De Blasio Attempts to ‘Bully’ a Bank Into Seeing Things His Way?

Former President Barack Obama temporarily halted the building of the Dakota Access pipeline only to have it reversed when President Donald Trump took office.

Now, New York City Mayor Bill de Blasio is attempting to thwart Trump’s efforts to finish the pipeline by sending a not so thinly veiled threat to Wells Fargo Bank.

De Blasio states in a February 17, 2017 letter to the Chief Executive Officer of Wells Fargo Timothy J. Sloan, that:

“As a trustee of pension funds that are long-term investors in your institution and Mayor of a coastal city threatened by climate change, I am writing to express my deep concerns about your involvement and the involvement of other banks, in financing the Dakota Access Pipeline.”

De Blasio’s letter continues by saying, “This project could have negative consequences for the people of Standing Rock, for the well-being of your bank and for the health of this planet.”

What does de Blasio mean when he speaks of “negative consequences” for Wells Fargo? Financial implications, of course.

De Blasio continues on to make this abundantly clear when he reiterates his influence over investors with Wells Fargo:

“As someone with a leadership role in funds that are long-term investors in shares of your bank…”

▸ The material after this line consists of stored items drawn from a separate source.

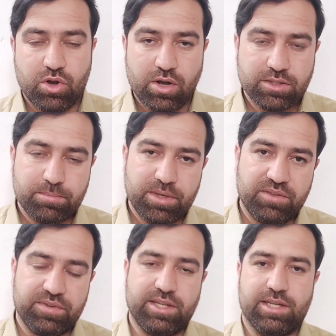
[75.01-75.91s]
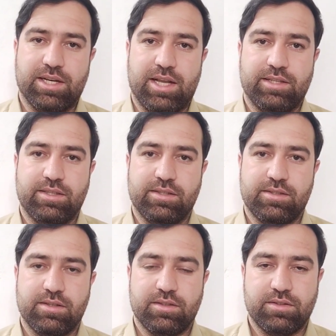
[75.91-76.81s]
cost benefit
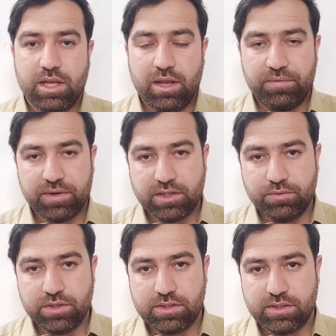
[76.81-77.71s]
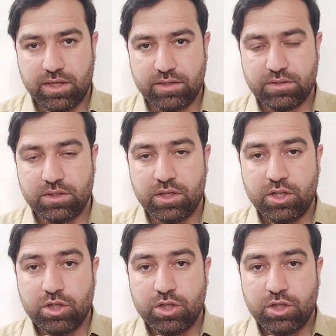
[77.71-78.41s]
analysis. Effectiveness says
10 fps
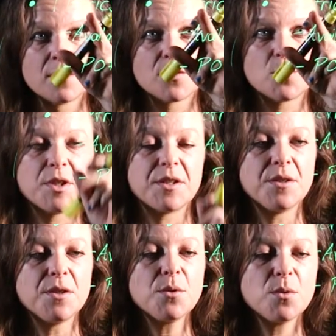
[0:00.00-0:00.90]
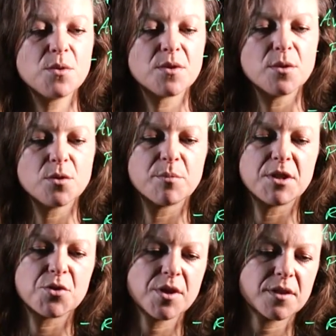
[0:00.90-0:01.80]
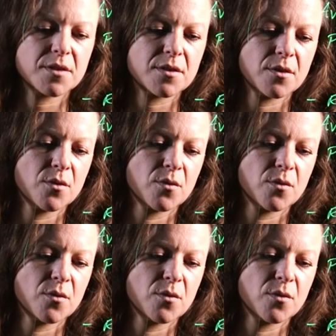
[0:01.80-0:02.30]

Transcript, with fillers: So we can use those metrics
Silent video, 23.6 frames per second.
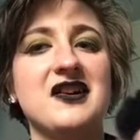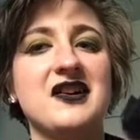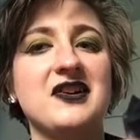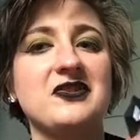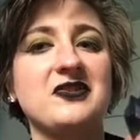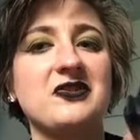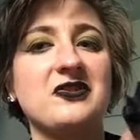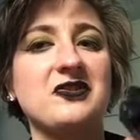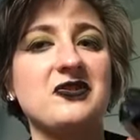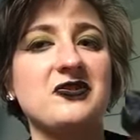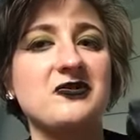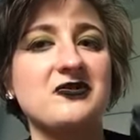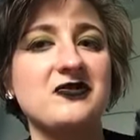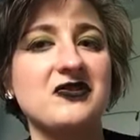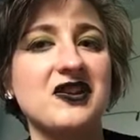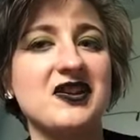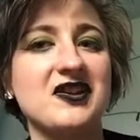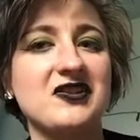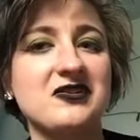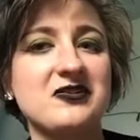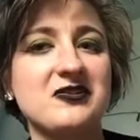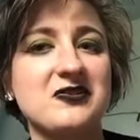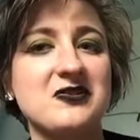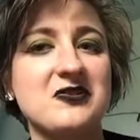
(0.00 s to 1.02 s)
I just love
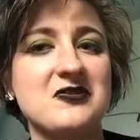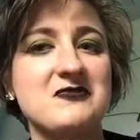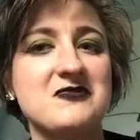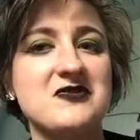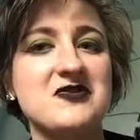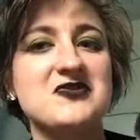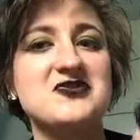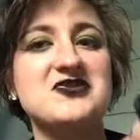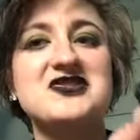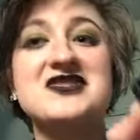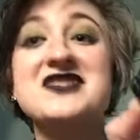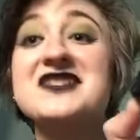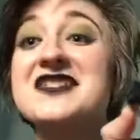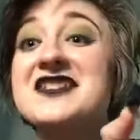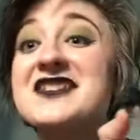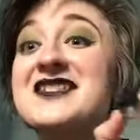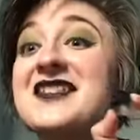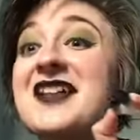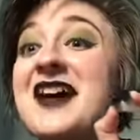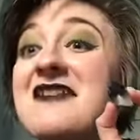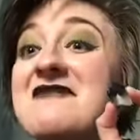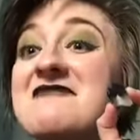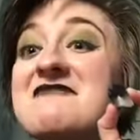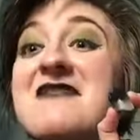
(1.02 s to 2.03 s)
that so much. He's
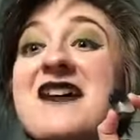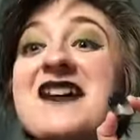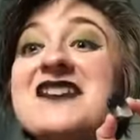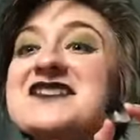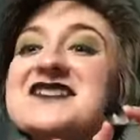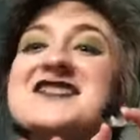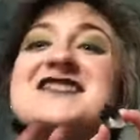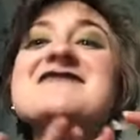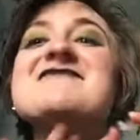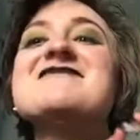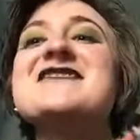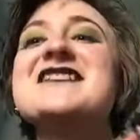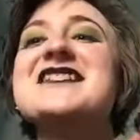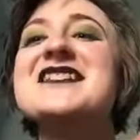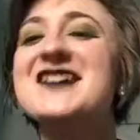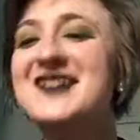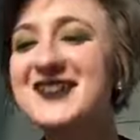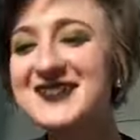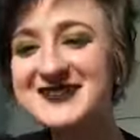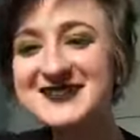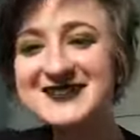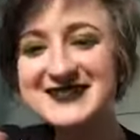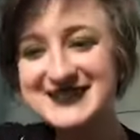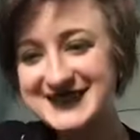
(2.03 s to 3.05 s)
like matching me
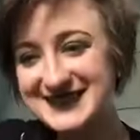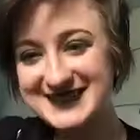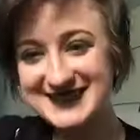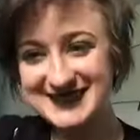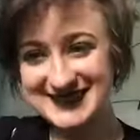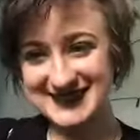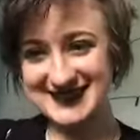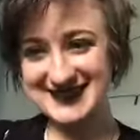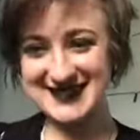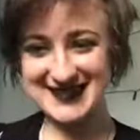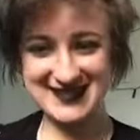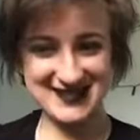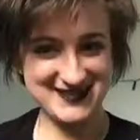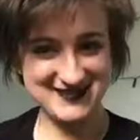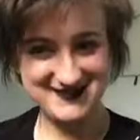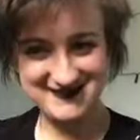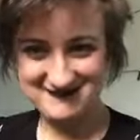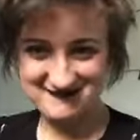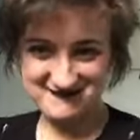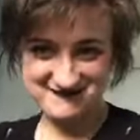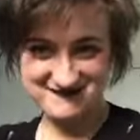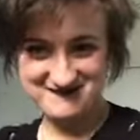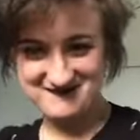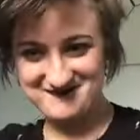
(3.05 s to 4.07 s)
all today.
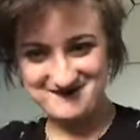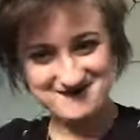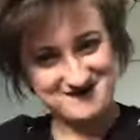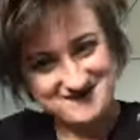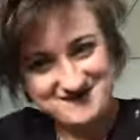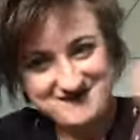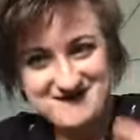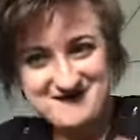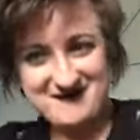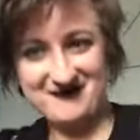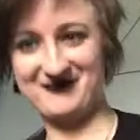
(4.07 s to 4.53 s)
Mmm.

Does it sound eerily like a Chicago-style arm twisting in the letter to Sloan?

De Blasio concludes his letter with:

“The threat this project poses to Standing Rock, our environment, your bank and your shareholders is not worth the return it might generate. I hope that you will reconsider your investment.”

De Blasio also encouraged Sloan to “finance profitable green energy projects” instead.

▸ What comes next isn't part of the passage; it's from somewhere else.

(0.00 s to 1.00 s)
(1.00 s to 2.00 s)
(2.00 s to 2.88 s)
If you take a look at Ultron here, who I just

If Sloan doesn’t follow through on the godfather’s requests, I mean the mayor’s requests, what then?

It sounds as though de Blasio will be making some phone calls and sending out a few emails to Wells Fargo shareholders and pension funds in the not too distant future.

It’s politics as usual for Democratic leadership in New York City. However, it appears politicians, like de Blasio are struggling with how to work around a president who believes in building jobs and helping the economy.